* _Your goal_: Exact copies are required of the lines from the line containing "[0.00-1.00s]" through the final line of the listing, both included, and of no other lines.

* _Task material_:
----------
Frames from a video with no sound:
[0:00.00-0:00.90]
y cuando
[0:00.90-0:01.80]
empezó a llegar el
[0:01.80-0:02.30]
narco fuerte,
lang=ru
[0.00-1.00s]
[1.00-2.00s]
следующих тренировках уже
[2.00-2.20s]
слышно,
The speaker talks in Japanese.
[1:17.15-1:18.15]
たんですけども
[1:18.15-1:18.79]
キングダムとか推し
----------
* _Task solution_:
[0.00-1.00s]
[1.00-2.00s]
следующих тренировках уже
[2.00-2.20s]
слышно,
The speaker talks in Japanese.
[1:17.15-1:18.15]
たんですけども
[1:18.15-1:18.79]
キングダムとか推し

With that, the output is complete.